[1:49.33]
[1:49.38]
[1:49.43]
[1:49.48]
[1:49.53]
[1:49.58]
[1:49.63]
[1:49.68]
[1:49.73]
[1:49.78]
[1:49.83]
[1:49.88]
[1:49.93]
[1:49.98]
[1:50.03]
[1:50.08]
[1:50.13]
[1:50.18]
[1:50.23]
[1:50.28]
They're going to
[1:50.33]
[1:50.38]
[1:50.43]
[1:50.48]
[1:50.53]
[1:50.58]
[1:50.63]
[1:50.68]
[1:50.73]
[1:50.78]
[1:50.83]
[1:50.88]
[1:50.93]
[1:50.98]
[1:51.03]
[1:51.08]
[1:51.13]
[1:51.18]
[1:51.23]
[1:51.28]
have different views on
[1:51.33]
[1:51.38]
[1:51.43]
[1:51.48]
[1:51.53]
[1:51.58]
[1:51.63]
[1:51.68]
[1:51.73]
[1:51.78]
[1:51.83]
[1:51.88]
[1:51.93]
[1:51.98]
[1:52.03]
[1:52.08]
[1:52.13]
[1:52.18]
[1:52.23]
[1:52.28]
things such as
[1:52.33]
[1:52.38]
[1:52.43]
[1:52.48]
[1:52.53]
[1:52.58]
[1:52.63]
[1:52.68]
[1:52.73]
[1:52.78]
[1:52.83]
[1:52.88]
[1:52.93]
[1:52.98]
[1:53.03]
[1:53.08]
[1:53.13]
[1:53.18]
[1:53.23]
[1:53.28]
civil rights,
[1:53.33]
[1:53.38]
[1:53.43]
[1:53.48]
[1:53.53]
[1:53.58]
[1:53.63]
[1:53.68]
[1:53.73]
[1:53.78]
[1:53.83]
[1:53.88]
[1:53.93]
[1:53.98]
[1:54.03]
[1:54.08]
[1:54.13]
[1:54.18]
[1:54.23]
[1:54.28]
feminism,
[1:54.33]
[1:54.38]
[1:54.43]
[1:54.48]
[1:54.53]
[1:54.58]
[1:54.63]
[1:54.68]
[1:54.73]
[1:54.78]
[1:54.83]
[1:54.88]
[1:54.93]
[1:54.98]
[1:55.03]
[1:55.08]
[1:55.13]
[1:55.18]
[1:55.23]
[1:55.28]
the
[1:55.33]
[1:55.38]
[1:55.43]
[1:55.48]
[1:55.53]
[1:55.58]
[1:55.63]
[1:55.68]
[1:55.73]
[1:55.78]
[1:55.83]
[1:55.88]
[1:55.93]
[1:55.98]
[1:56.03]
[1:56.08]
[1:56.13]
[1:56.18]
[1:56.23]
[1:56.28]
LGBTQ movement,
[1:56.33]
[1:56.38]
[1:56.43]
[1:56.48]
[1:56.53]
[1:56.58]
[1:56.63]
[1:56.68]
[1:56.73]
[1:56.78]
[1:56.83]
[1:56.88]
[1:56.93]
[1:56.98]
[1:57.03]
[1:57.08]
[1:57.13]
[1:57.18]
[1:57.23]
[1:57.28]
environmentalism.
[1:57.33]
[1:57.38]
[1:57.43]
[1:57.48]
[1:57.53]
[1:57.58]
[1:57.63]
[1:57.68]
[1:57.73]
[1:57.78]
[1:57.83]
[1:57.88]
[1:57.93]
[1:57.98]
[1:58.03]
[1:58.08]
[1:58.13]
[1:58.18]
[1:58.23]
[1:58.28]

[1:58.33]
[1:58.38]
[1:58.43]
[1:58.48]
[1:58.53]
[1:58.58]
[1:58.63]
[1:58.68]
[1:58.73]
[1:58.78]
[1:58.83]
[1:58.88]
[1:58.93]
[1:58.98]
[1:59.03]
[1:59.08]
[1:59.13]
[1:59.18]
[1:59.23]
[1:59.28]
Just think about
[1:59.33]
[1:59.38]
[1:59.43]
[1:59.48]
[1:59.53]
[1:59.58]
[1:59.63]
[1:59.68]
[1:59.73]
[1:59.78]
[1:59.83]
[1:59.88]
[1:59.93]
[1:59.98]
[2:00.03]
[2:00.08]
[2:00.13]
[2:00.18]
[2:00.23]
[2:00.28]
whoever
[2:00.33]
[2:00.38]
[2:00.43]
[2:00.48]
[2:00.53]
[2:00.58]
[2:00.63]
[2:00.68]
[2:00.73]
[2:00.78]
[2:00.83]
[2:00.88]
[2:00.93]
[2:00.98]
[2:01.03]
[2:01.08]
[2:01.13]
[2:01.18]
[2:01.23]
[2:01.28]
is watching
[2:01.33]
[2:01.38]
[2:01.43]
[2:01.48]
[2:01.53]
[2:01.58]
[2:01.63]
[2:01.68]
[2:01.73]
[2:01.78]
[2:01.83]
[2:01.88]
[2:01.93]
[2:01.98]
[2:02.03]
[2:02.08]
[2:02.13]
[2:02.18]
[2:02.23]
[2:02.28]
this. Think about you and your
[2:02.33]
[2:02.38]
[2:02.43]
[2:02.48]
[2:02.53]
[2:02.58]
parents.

Action item
Word for word, restate the material above.

Answer box
[1:49.33]
[1:49.38]
[1:49.43]
[1:49.48]
[1:49.53]
[1:49.58]
[1:49.63]
[1:49.68]
[1:49.73]
[1:49.78]
[1:49.83]
[1:49.88]
[1:49.93]
[1:49.98]
[1:50.03]
[1:50.08]
[1:50.13]
[1:50.18]
[1:50.23]
[1:50.28]
They're going to
[1:50.33]
[1:50.38]
[1:50.43]
[1:50.48]
[1:50.53]
[1:50.58]
[1:50.63]
[1:50.68]
[1:50.73]
[1:50.78]
[1:50.83]
[1:50.88]
[1:50.93]
[1:50.98]
[1:51.03]
[1:51.08]
[1:51.13]
[1:51.18]
[1:51.23]
[1:51.28]
have different views on
[1:51.33]
[1:51.38]
[1:51.43]
[1:51.48]
[1:51.53]
[1:51.58]
[1:51.63]
[1:51.68]
[1:51.73]
[1:51.78]
[1:51.83]
[1:51.88]
[1:51.93]
[1:51.98]
[1:52.03]
[1:52.08]
[1:52.13]
[1:52.18]
[1:52.23]
[1:52.28]
things such as
[1:52.33]
[1:52.38]
[1:52.43]
[1:52.48]
[1:52.53]
[1:52.58]
[1:52.63]
[1:52.68]
[1:52.73]
[1:52.78]
[1:52.83]
[1:52.88]
[1:52.93]
[1:52.98]
[1:53.03]
[1:53.08]
[1:53.13]
[1:53.18]
[1:53.23]
[1:53.28]
civil rights,
[1:53.33]
[1:53.38]
[1:53.43]
[1:53.48]
[1:53.53]
[1:53.58]
[1:53.63]
[1:53.68]
[1:53.73]
[1:53.78]
[1:53.83]
[1:53.88]
[1:53.93]
[1:53.98]
[1:54.03]
[1:54.08]
[1:54.13]
[1:54.18]
[1:54.23]
[1:54.28]
feminism,
[1:54.33]
[1:54.38]
[1:54.43]
[1:54.48]
[1:54.53]
[1:54.58]
[1:54.63]
[1:54.68]
[1:54.73]
[1:54.78]
[1:54.83]
[1:54.88]
[1:54.93]
[1:54.98]
[1:55.03]
[1:55.08]
[1:55.13]
[1:55.18]
[1:55.23]
[1:55.28]
the
[1:55.33]
[1:55.38]
[1:55.43]
[1:55.48]
[1:55.53]
[1:55.58]
[1:55.63]
[1:55.68]
[1:55.73]
[1:55.78]
[1:55.83]
[1:55.88]
[1:55.93]
[1:55.98]
[1:56.03]
[1:56.08]
[1:56.13]
[1:56.18]
[1:56.23]
[1:56.28]
LGBTQ movement,
[1:56.33]
[1:56.38]
[1:56.43]
[1:56.48]
[1:56.53]
[1:56.58]
[1:56.63]
[1:56.68]
[1:56.73]
[1:56.78]
[1:56.83]
[1:56.88]
[1:56.93]
[1:56.98]
[1:57.03]
[1:57.08]
[1:57.13]
[1:57.18]
[1:57.23]
[1:57.28]
environmentalism.
[1:57.33]
[1:57.38]
[1:57.43]
[1:57.48]
[1:57.53]
[1:57.58]
[1:57.63]
[1:57.68]
[1:57.73]
[1:57.78]
[1:57.83]
[1:57.88]
[1:57.93]
[1:57.98]
[1:58.03]
[1:58.08]
[1:58.13]
[1:58.18]
[1:58.23]
[1:58.28]

[1:58.33]
[1:58.38]
[1:58.43]
[1:58.48]
[1:58.53]
[1:58.58]
[1:58.63]
[1:58.68]
[1:58.73]
[1:58.78]
[1:58.83]
[1:58.88]
[1:58.93]
[1:58.98]
[1:59.03]
[1:59.08]
[1:59.13]
[1:59.18]
[1:59.23]
[1:59.28]
Just think about
[1:59.33]
[1:59.38]
[1:59.43]
[1:59.48]
[1:59.53]
[1:59.58]
[1:59.63]
[1:59.68]
[1:59.73]
[1:59.78]
[1:59.83]
[1:59.88]
[1:59.93]
[1:59.98]
[2:00.03]
[2:00.08]
[2:00.13]
[2:00.18]
[2:00.23]
[2:00.28]
whoever
[2:00.33]
[2:00.38]
[2:00.43]
[2:00.48]
[2:00.53]
[2:00.58]
[2:00.63]
[2:00.68]
[2:00.73]
[2:00.78]
[2:00.83]
[2:00.88]
[2:00.93]
[2:00.98]
[2:01.03]
[2:01.08]
[2:01.13]
[2:01.18]
[2:01.23]
[2:01.28]
is watching
[2:01.33]
[2:01.38]
[2:01.43]
[2:01.48]
[2:01.53]
[2:01.58]
[2:01.63]
[2:01.68]
[2:01.73]
[2:01.78]
[2:01.83]
[2:01.88]
[2:01.93]
[2:01.98]
[2:02.03]
[2:02.08]
[2:02.13]
[2:02.18]
[2:02.23]
[2:02.28]
this. Think about you and your
[2:02.33]
[2:02.38]
[2:02.43]
[2:02.48]
[2:02.53]
[2:02.58]
parents.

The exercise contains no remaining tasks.